TASK STATEMENT —
Without the images, print all the entries below exactly as given.

EXERCISE INPUTS —
--- START ---
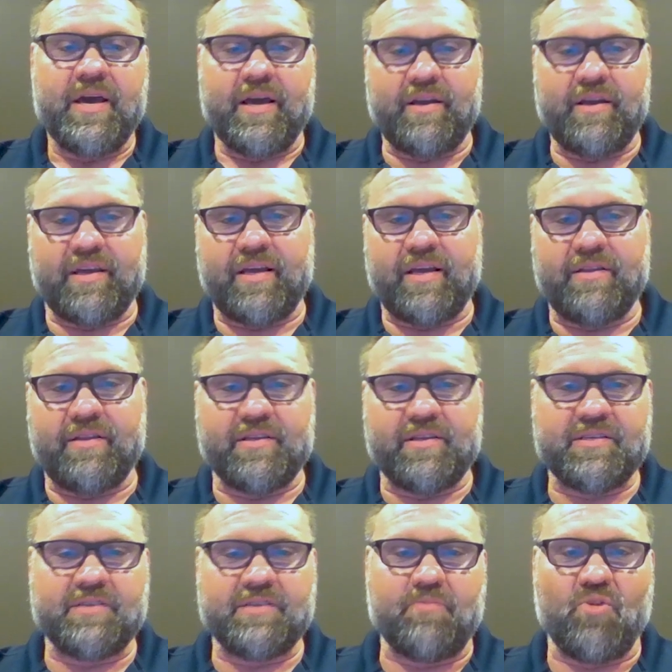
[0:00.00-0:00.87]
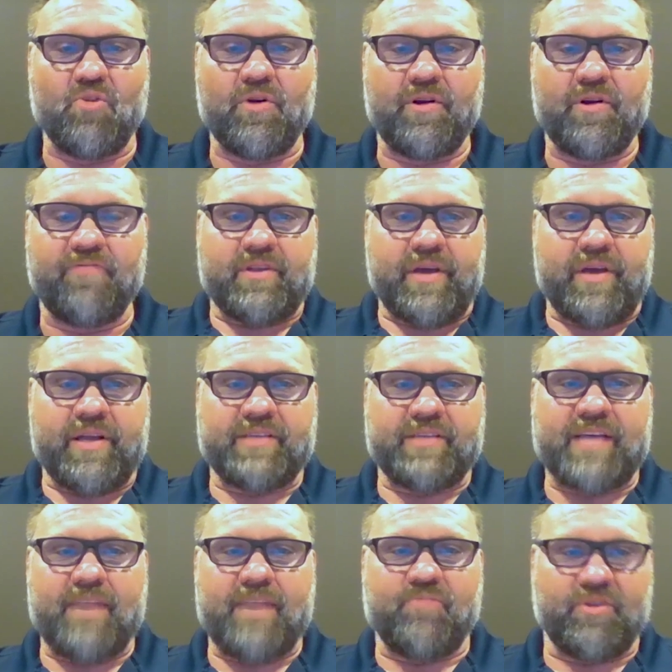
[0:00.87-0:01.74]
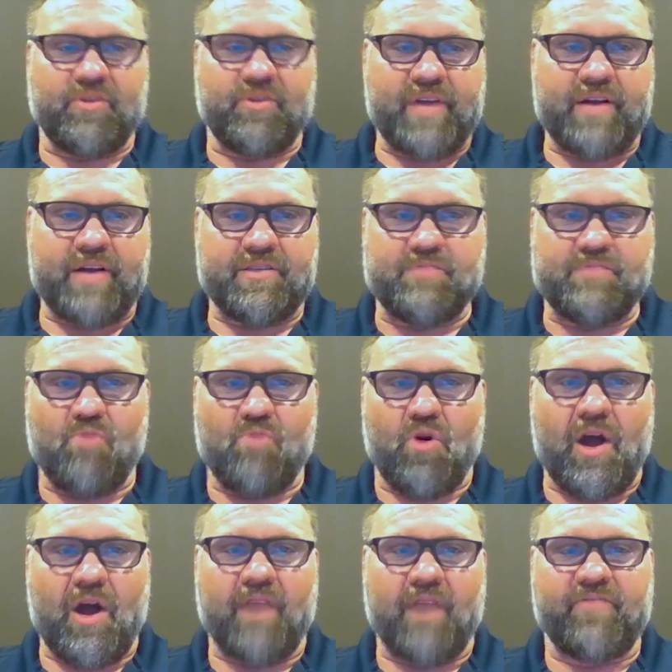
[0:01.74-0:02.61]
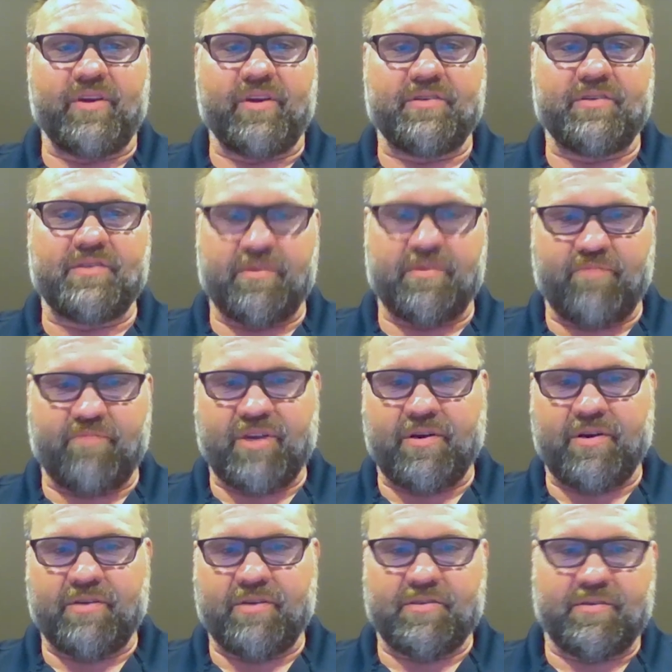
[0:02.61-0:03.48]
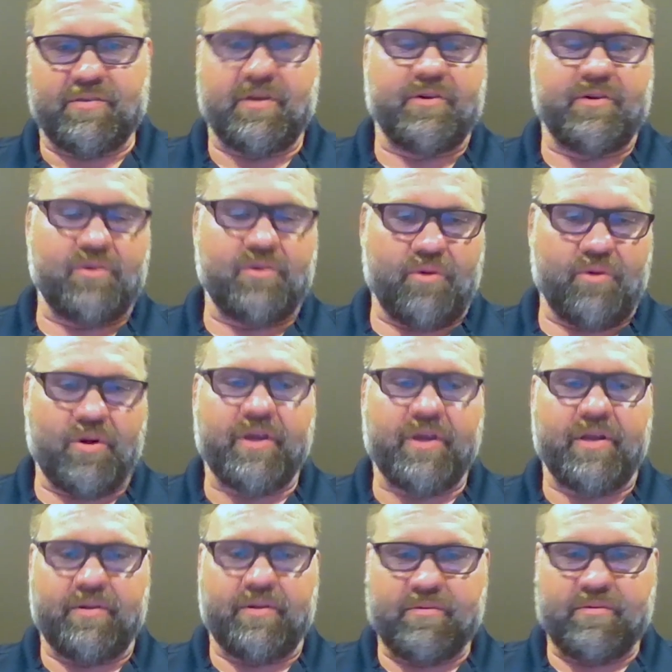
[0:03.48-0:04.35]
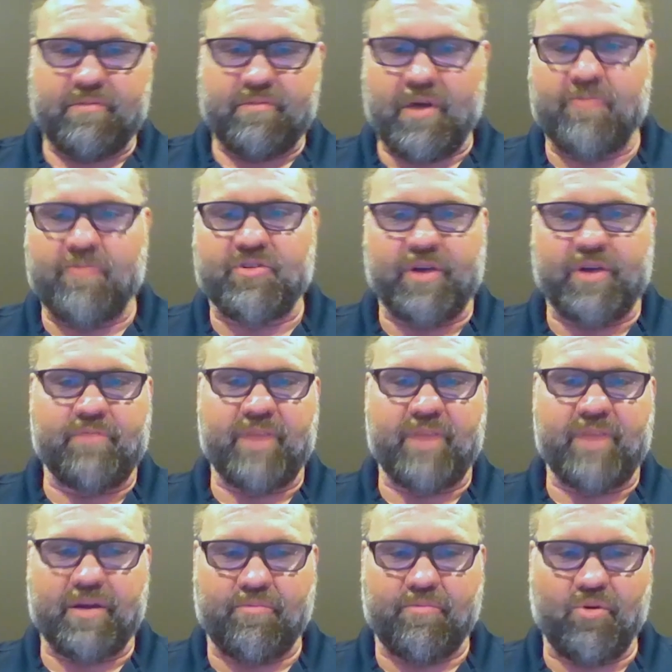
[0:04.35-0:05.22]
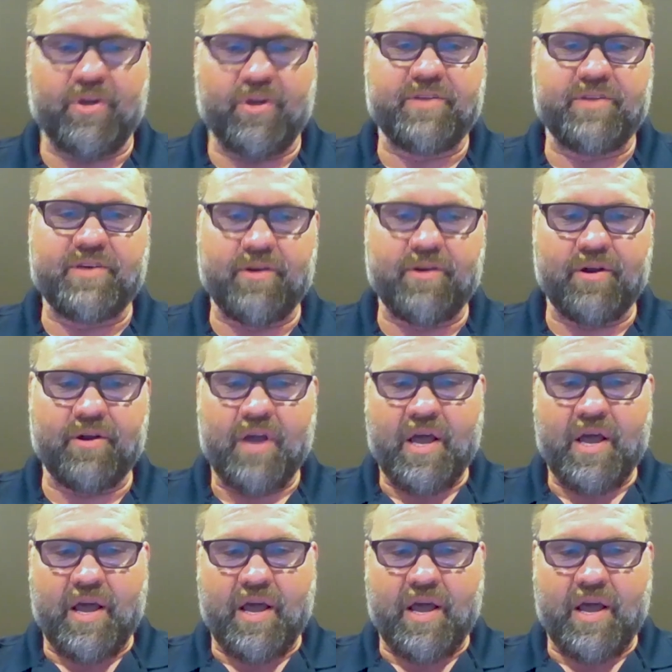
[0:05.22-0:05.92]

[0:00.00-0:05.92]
and again, this is more of an example that is more obvious because, again, I'm trying to make a point here.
--- END ---
RESPONSE BOX —
[0:00.00-0:00.87]
[0:00.87-0:01.74]
[0:01.74-0:02.61]
[0:02.61-0:03.48]
[0:03.48-0:04.35]
[0:04.35-0:05.22]
[0:05.22-0:05.92]

[0:00.00-0:05.92]
and again, this is more of an example that is more obvious because, again, I'm trying to make a point here.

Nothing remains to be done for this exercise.